TASK REQUIREMENTS
Please retype the listing below exactly as it stands, skipping any pictures.

[Start of Attachment]

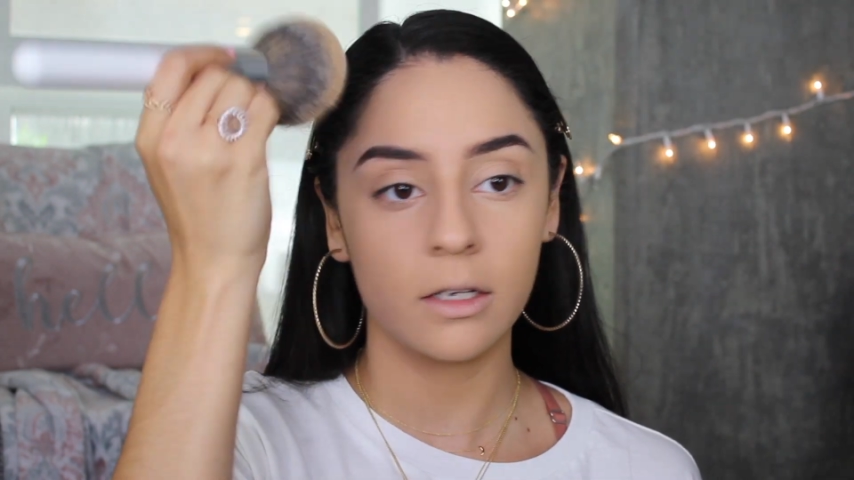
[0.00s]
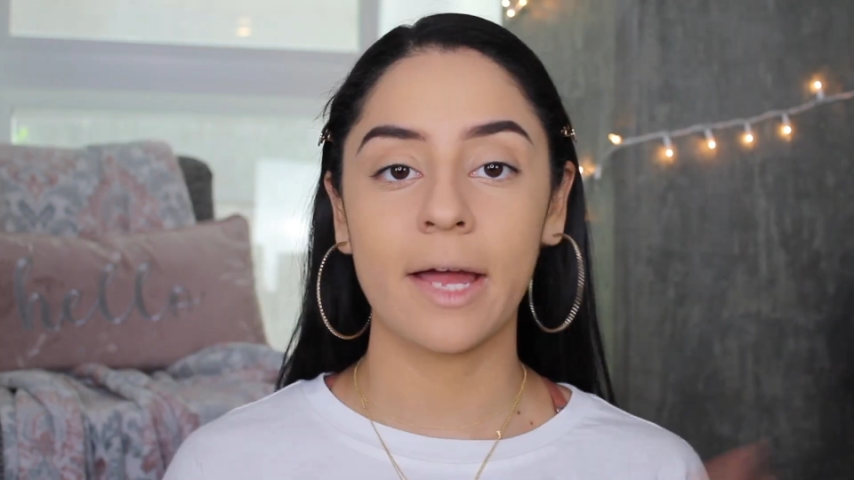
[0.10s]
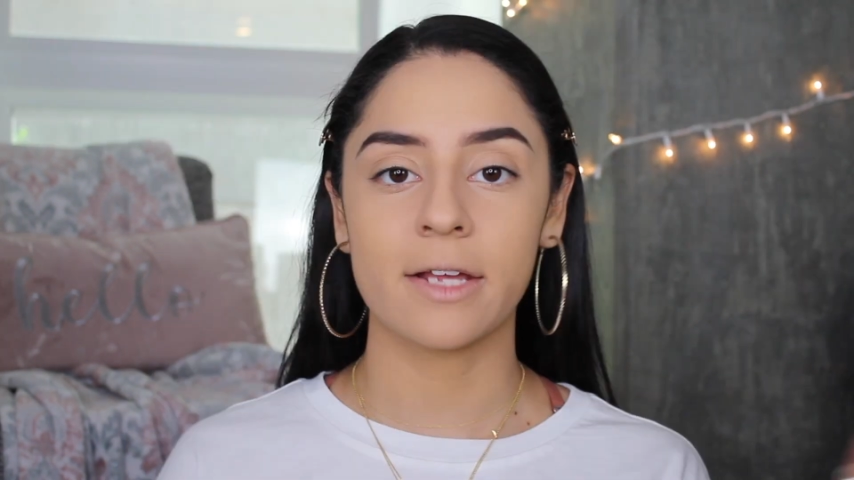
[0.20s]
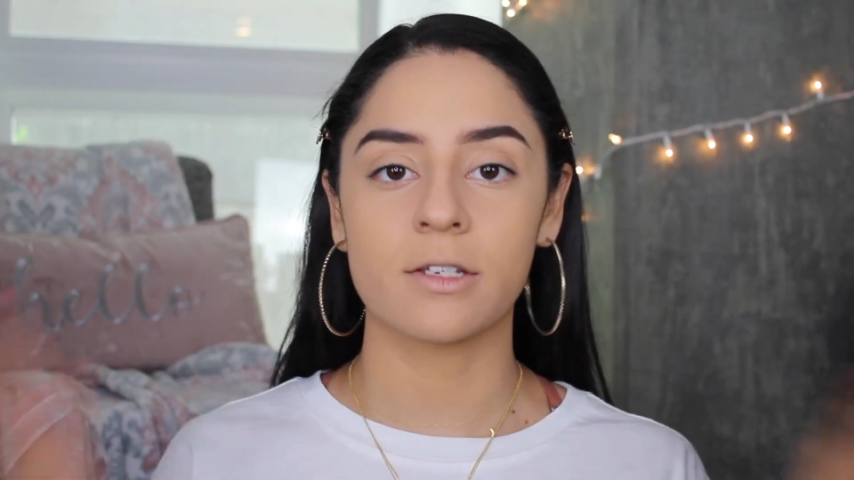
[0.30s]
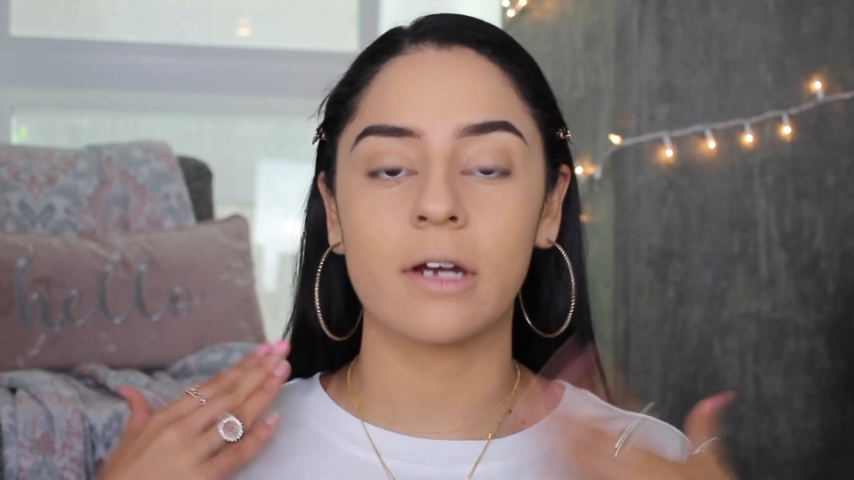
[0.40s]

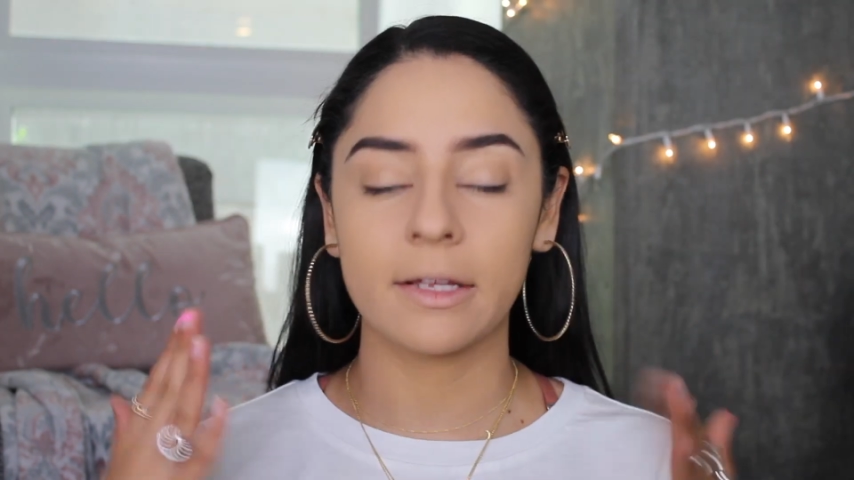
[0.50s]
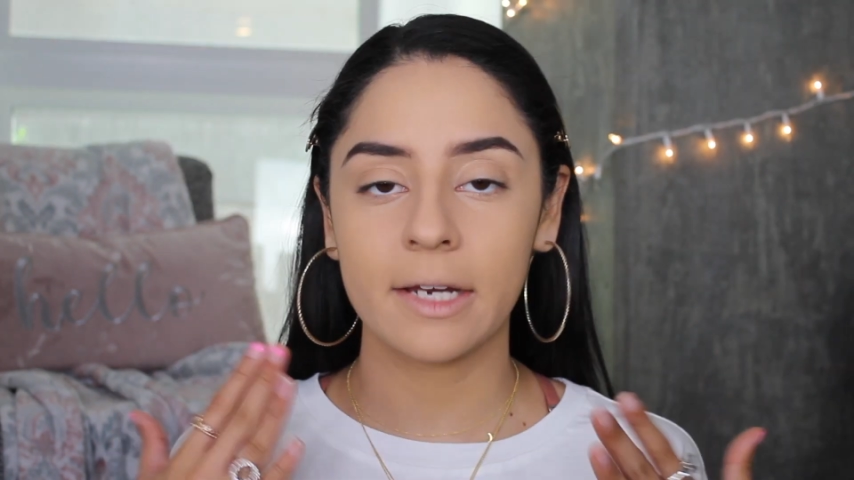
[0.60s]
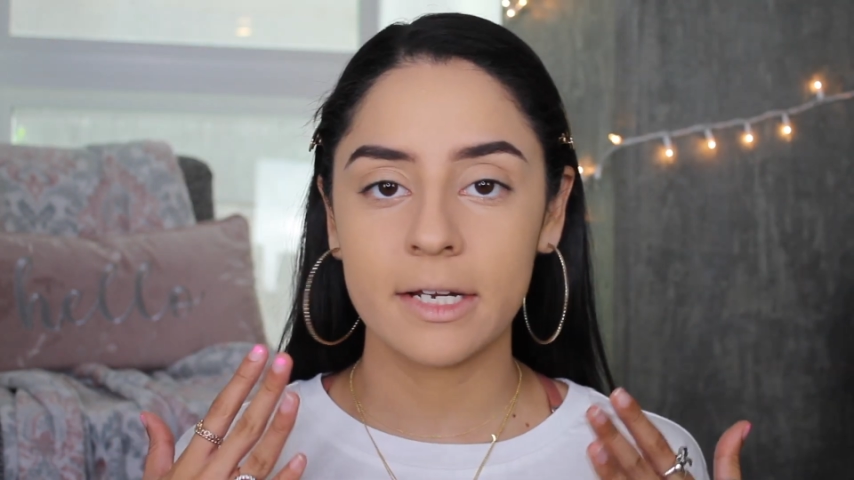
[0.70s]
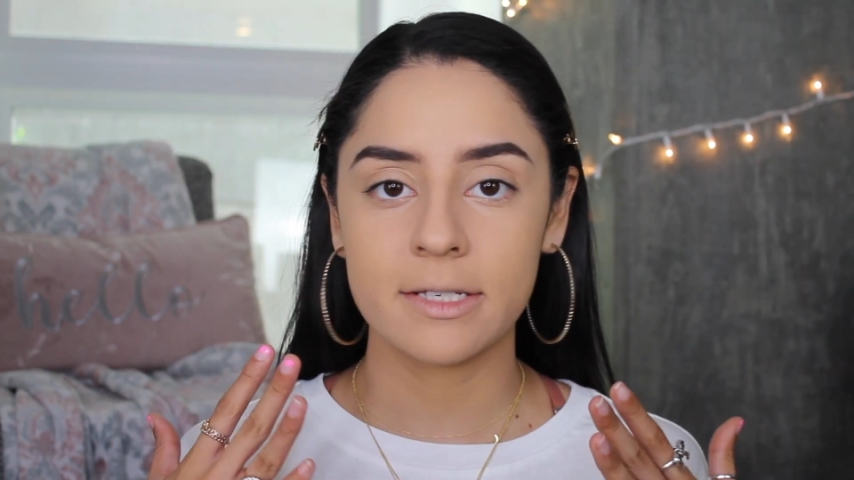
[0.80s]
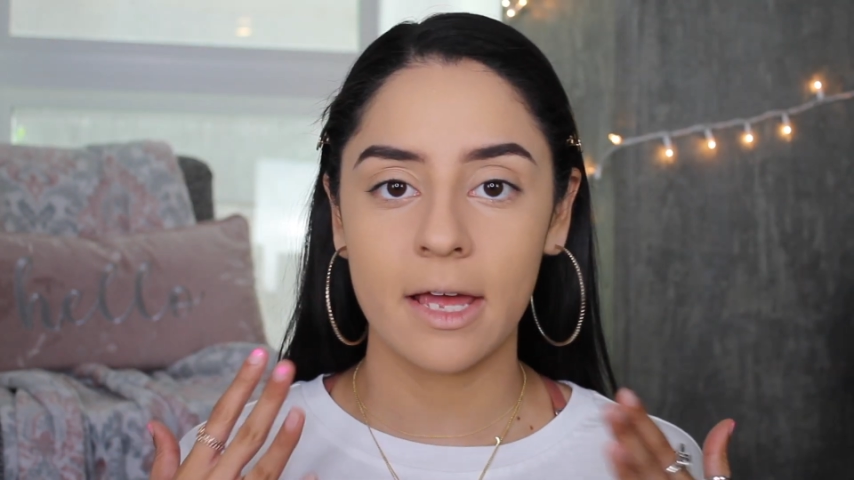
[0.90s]
Okay, so now
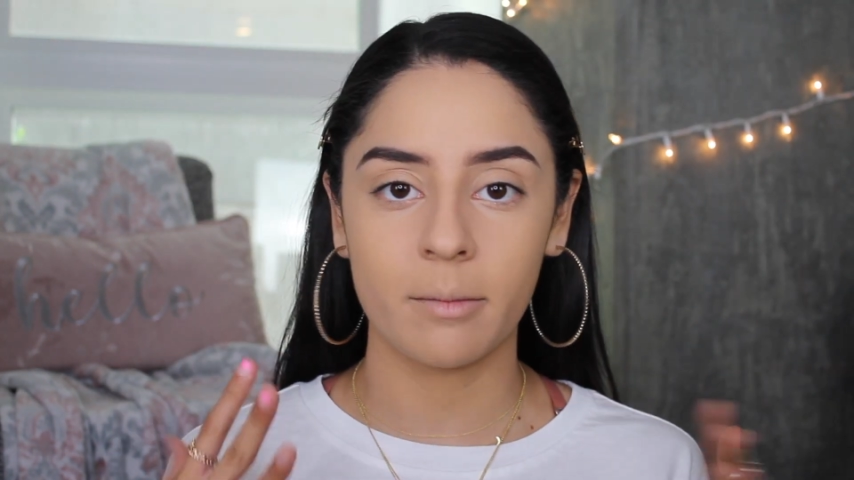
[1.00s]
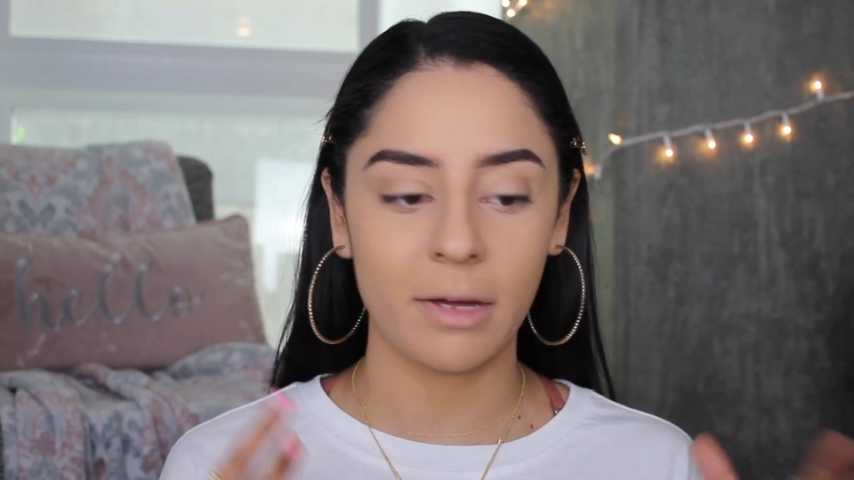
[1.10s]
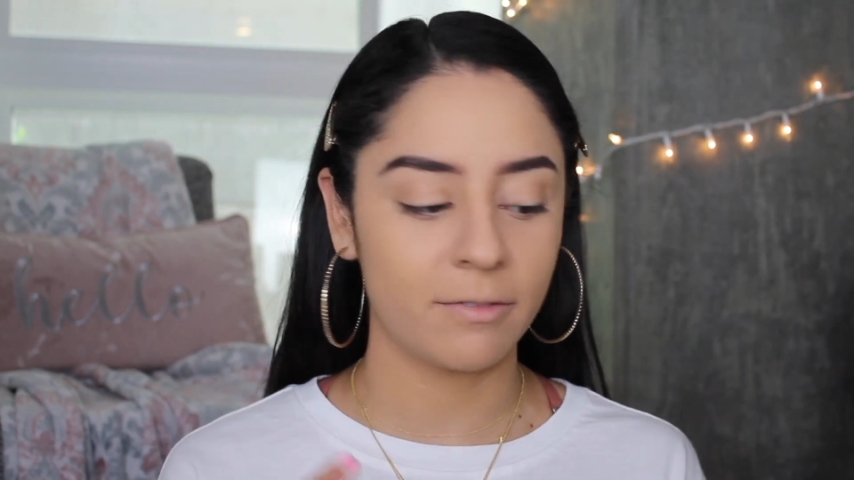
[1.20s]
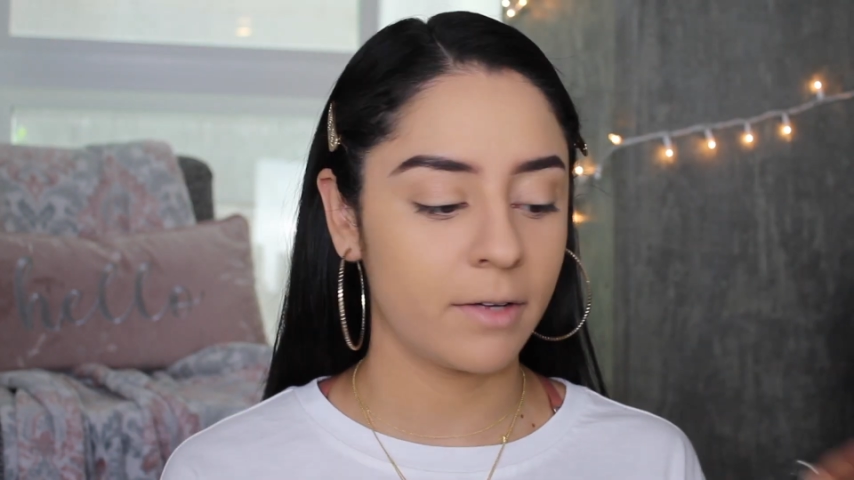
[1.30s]
that I set my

[End of Attachment]

RESULT FOR THIS TASK
[0.00s]
[0.10s]
[0.20s]
[0.30s]
[0.40s]

[0.50s]
[0.60s]
[0.70s]
[0.80s]
[0.90s]
Okay, so now
[1.00s]
[1.10s]
[1.20s]
[1.30s]
that I set my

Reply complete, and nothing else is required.